Younger advisers have found that a combination of their recently qualified status, and a willingness to admit they don’t know everything, can actually put clients at ease.
Lois Furlong, a 30-year-old adviser based in Unique Financial Planning’s Watford office, is in the process of building up her client book.
She said the fact she has recently qualified can not only put clients at ease, but also assure them that they are getting the right information.
“Clients don’t always expect to have a young female financial adviser, though in my experience the industry is very supportive as a whole,” said Furlong.
“Yes, I might not have as many years of experience as someone who has been in the industry a lot longer. But I am a lot more recently qualified, so clients feel reassured knowing what I’ve done is completely up-to-date."
She said: “If I’m not sure of something, I’ll say to a client ‘I’m not 100 per cent sure, let me go away and find out for you’.

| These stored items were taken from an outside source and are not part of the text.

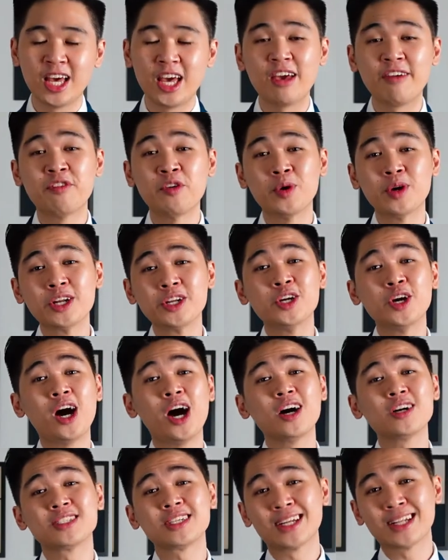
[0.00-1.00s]
If you wanna know
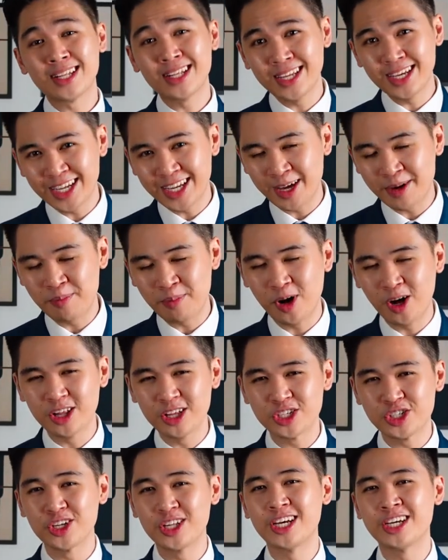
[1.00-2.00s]
how to clean and
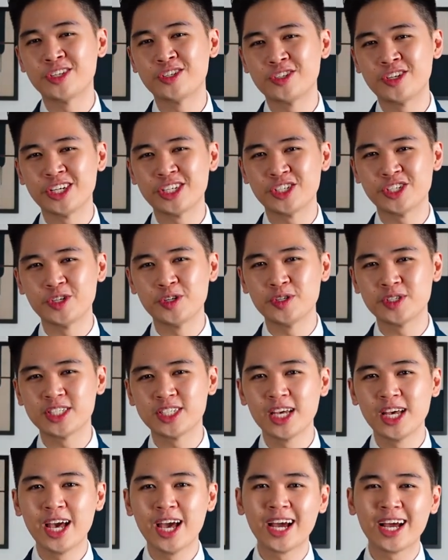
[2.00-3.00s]
polish your leather dress shoes,
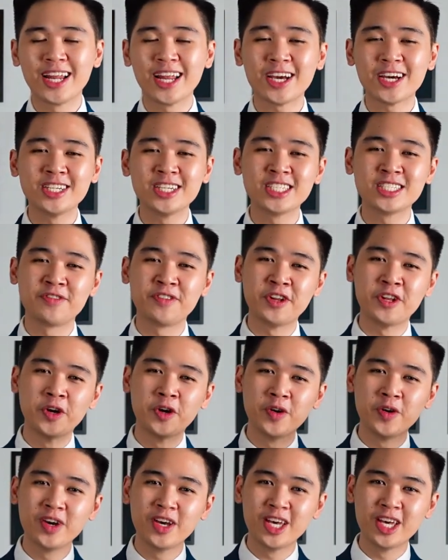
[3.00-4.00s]
click on this
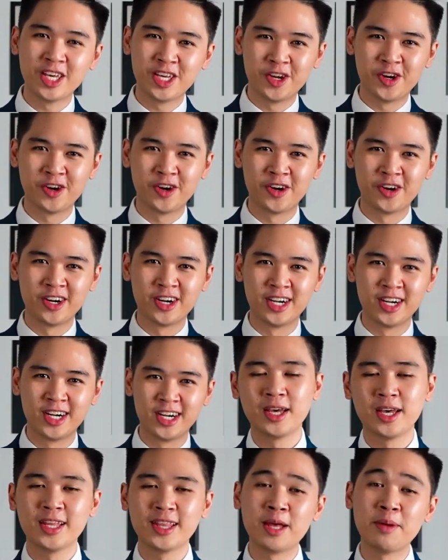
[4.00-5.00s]
video here.
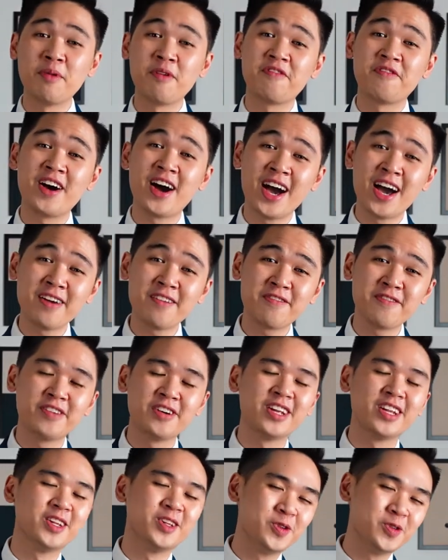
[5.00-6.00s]
Number
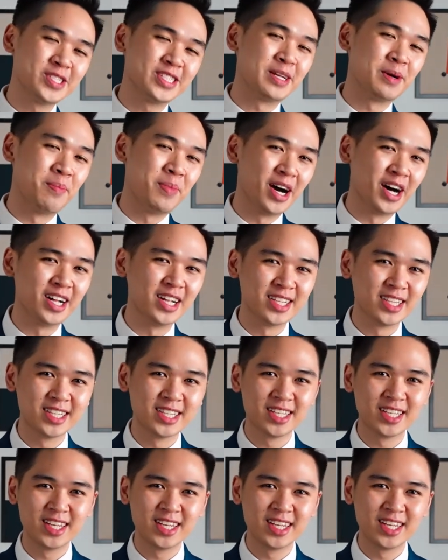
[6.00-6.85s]
five, lose the belt.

"It shows to them that they’re not getting the wrong information and that the information I’m providing - I know - is accurate. That gives them reassurance.”
From dentistry to law and then to advice
When she was doing her A Levels, Furlong wanted to be a dentist. But she soon realised - despite patients’ mouths being open the majority of the time - it was a profession lacking in client interaction.
This led her to a law degree. But after joining a solicitor practice, she found herself knee-deep in administration and not enough client-facing experience.
So in 2016, she moved down south to London from her then-home, the Wirral, to become a paraplanner. For the past three years, she has been a qualified financial adviser.
Women of all ages, both advisers and paraplanners, have cited imposter syndrome as a key barrier to progressing in their advice careers.
Paraplanner Sarah Lees said the syndrome made her feel like she was failing and caused her sleepless night filled with dread she might get sacked.
For Furlong, this is just the start of her career. She said she has battled through imposter syndrome “quite easily”.
She added: “I’m not too worried about what people think. If I want to be a financial adviser, regardless of what people might expect, I’m just going to go for it.
“For me, it [imposter syndrome] hasn’t been an issue. But I can see how it potentially could be for some people.”
Finding young clients on a night out
Having just turned 30, many of Furlong’s friends don’t see the value in financial advice. Though she is trying to change that.
“They often say ‘well we can get that online for a lot cheaper’,” she said. “And so it’s not just about the products. There’s a lot more going on behind the scenes.”